The amino acid arginine can also be obtained from dairy products and plant-based foods like pumpkin seeds, walnuts, beans, peas, and seaweed.
Sources of glycine can also be found in many dairy products, but pumpkin seeds, pistachios, and spirulina are most highly recommended for vegans.
Of course, some of these foods may be inconvenient to implement into your diet, and you may even have allergies to consider. Using creatine supplements is perfectly fine as long as you monitor how much you ingest.
Top Creatine Benefits For Runners
Creatine can provide plenty of benefits, particularly if you’re a runner. Here are some of the main benefits you can expect from using creatine:
- Creatine provides your muscles with an energy boost, alleviating fatigue during intense workouts.
- It increases your endurance and stamina, allowing runners and sprinters to keep going over longer distances before getting tired.
- Over time, creatine also helps build muscle mass, translating to more efficient oxygen usage. This helps runners perform much better.
- Given the boost it provides, creatine can enhance your workouts, including how long you train for and how much you do in that time.
- Creatine also aids you post-workout by improving your body’s ability to recover, allowing you to bounce back quickly.
Other benefits include hydration support, preventing muscle cramps, and reducing the risk of injury to your ligaments, tendons, and nerves.
All these benefits make creatine the perfect endurance workout supplement. Additionally, creatine may also be useful for increasing your body’s aerobic capacity by sending more ATP from the mitochondria to the muscles, guaranteeing a constant energy supply.
What About The Safety Concerns?
While some concerns result from a lack of understanding, there are definitely a few things to keep in mind when consuming creatine.
The first thing that will immediately jump out at you is that creatine has yet to be cleared by the FDA. The majority of the athletic and sporting community agree that it’s safe to use, and creatine supplements are also approved for use by the International Olympic Committee and National Collegiate Athletic Association. Still, it’s understandable that you may remain on the fence until these supplements are approved.
Regarding actual health risks, creatine supplements have proven safe for most athletes in moderation. Too much creatine, however, can adversely affect your liver, kidney, and heart. Other overuse issues can include stomach pain, nausea, and muscle cramping.
Creatine supplements are unsafe for pregnant runners and those with diabetes, kidney disease, and hypertension. If you have any doubt whether creatine supplements will be safe for you to consume, consult your doctor.
Choosing Suitable Creatine Supplements
As with any supplementary product, creatine supplements come in two distinct categories: good and bad. The good ones will provide all the benefits of creatine while mitigating the downsides. The bad ones won’t do anything besides make you feel terrible.
Runners should look for creatine products that are as pure as possible, i.e., those with minimal additives such as caffeine, ephedra, and other dangerous substances. Start with a small dose of creatine and gradually work your way up while observing its effects on your body. If you notice an improvement, stick with it, but don’t overdo it.
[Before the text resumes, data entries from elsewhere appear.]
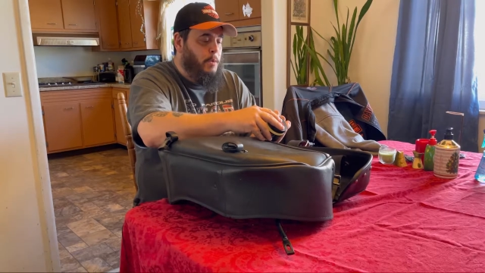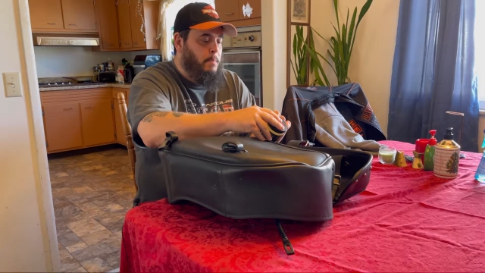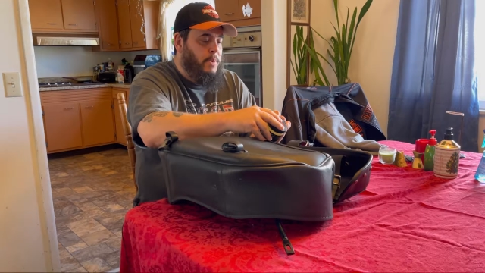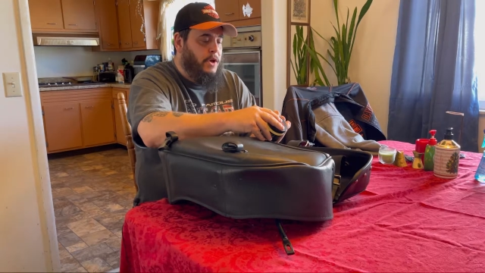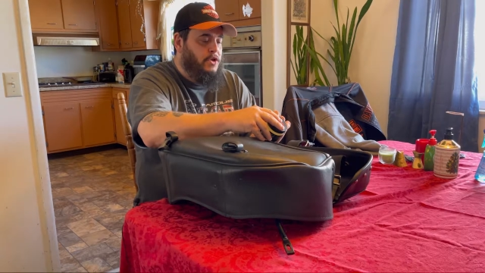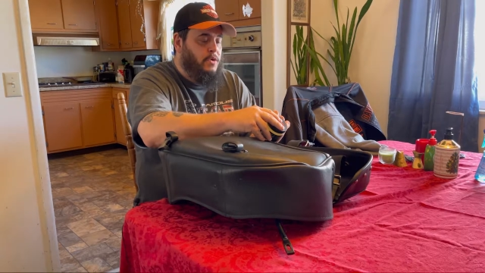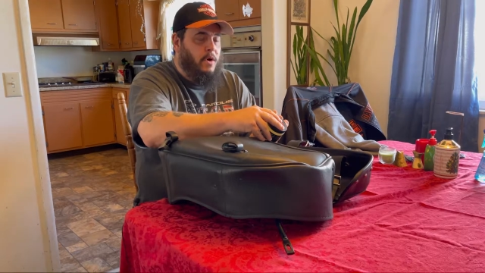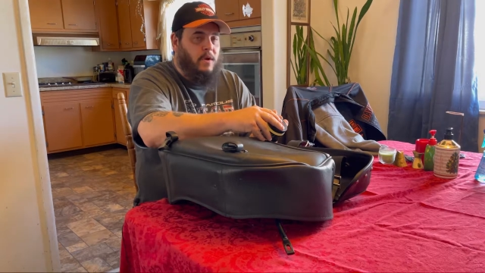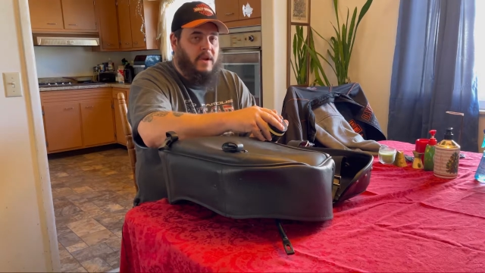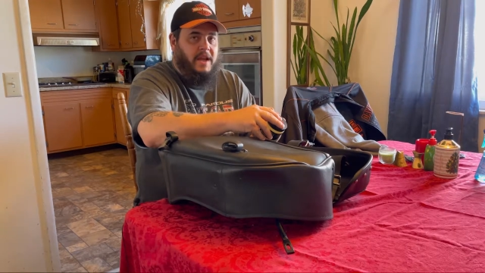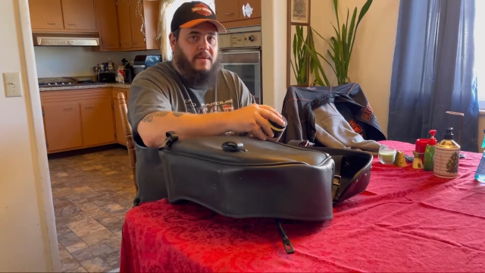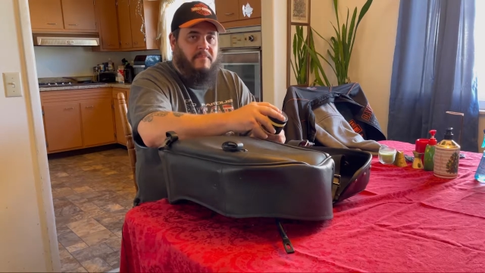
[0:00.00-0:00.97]

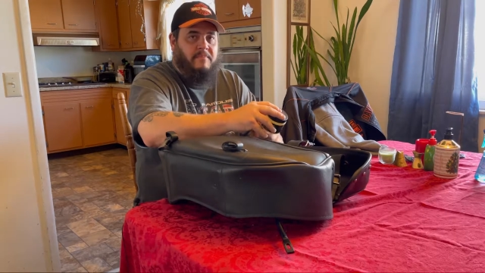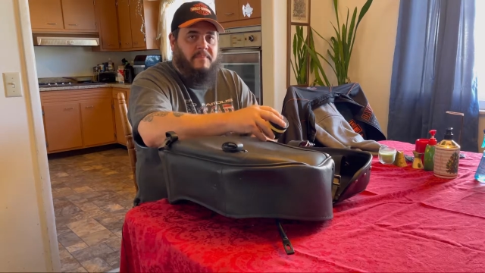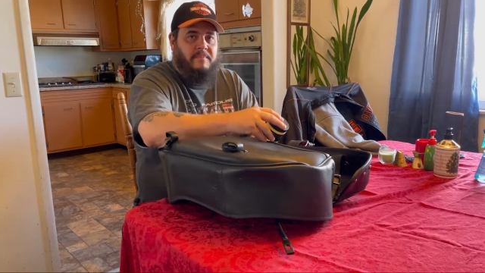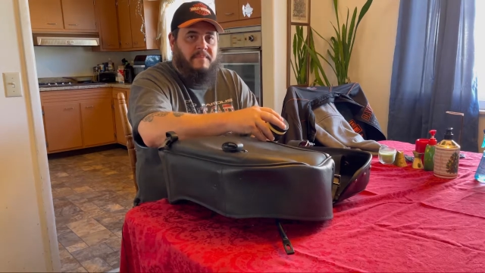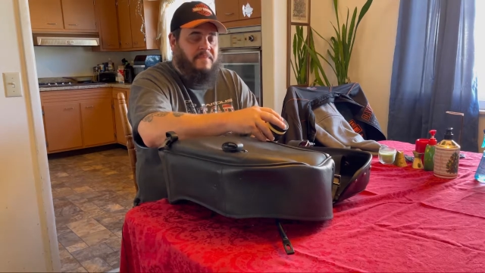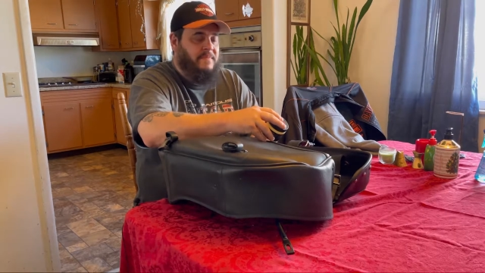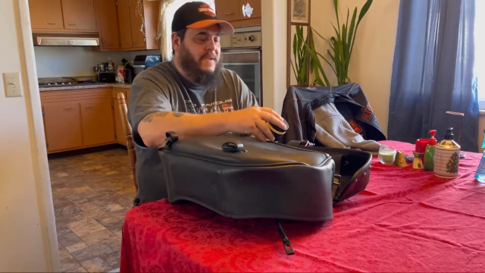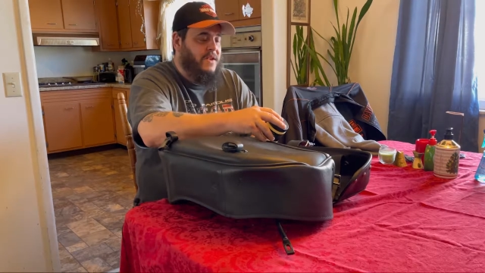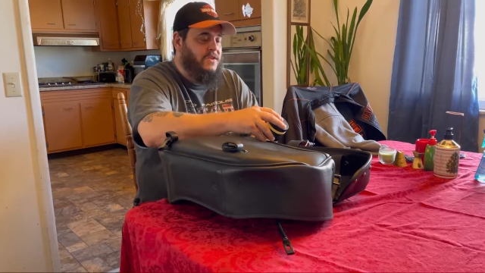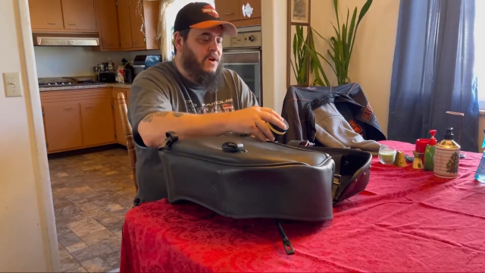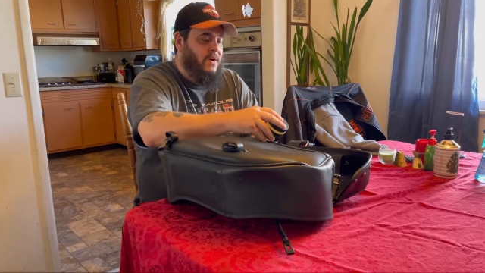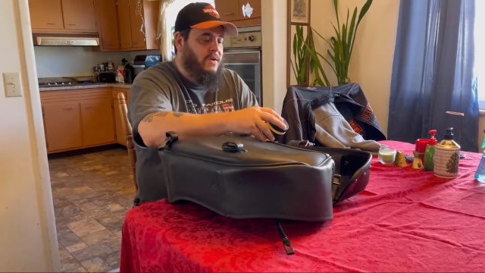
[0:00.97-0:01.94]
petroleum.
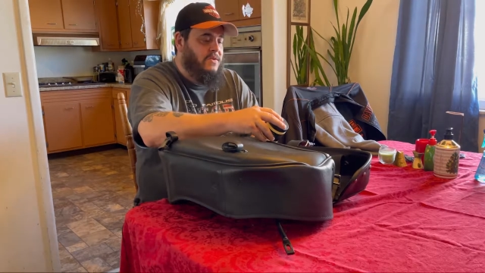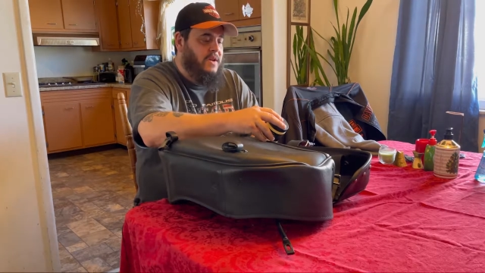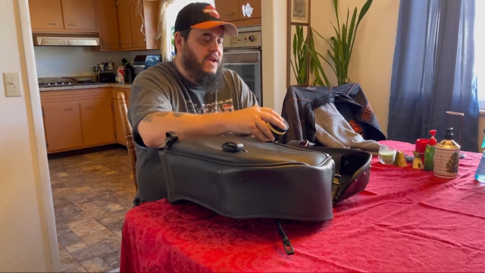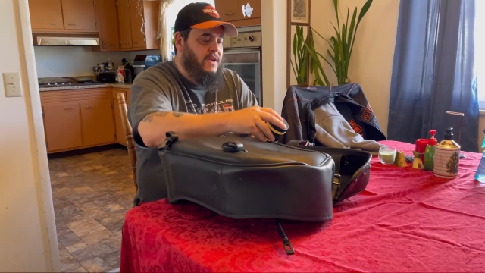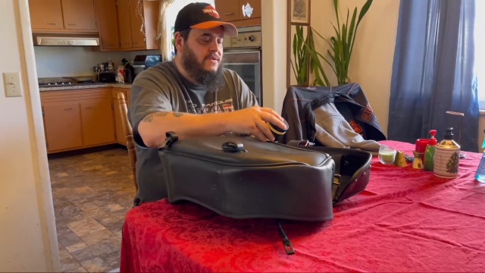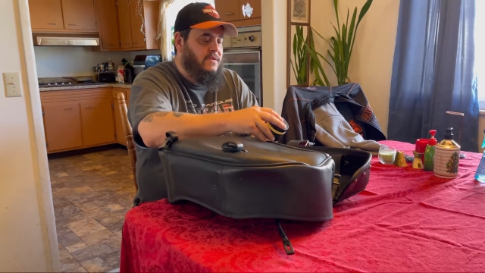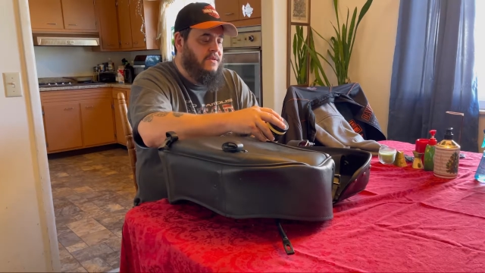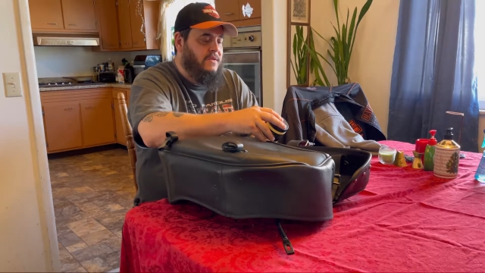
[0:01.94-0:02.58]
That's all it says.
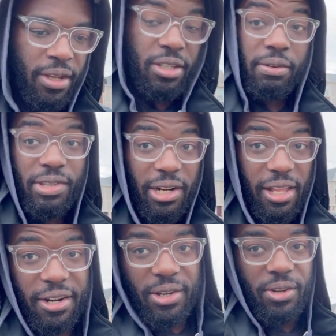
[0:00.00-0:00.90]
So we've set a
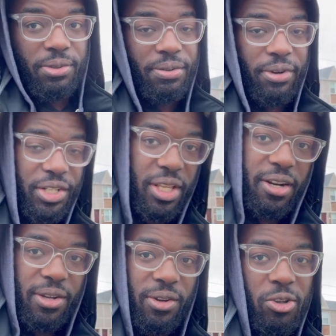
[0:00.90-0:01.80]
lot of goals, we've crushed a lot
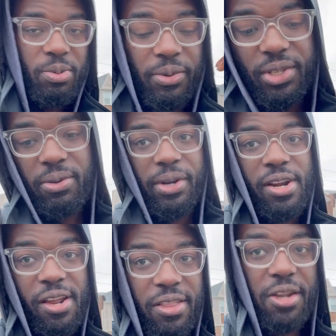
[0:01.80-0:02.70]
of goals, but we're still working
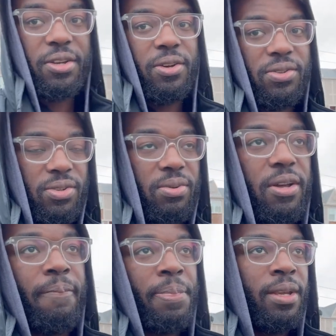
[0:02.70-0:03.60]
on a lot of goals as well.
According to the ISSN, creatine monohydrate is the best supplementation source of creatine. They also state that creatine absorption is enhanced when consumed with carbohydrates and protein.
Use in Moderation and Monitor The Effects
Like most popular supplements, a fair amount of research still needs to be conducted before creatine can be fully accepted as a healthy and effective energy and performance-enhancing solution. As we’ve seen, however, creatine can provide plenty of benefits to improve your workouts and performance.
Still, keep everything we’ve said in mind regarding the potential drawbacks and safety concerns to ensure you remain as healthy as possible.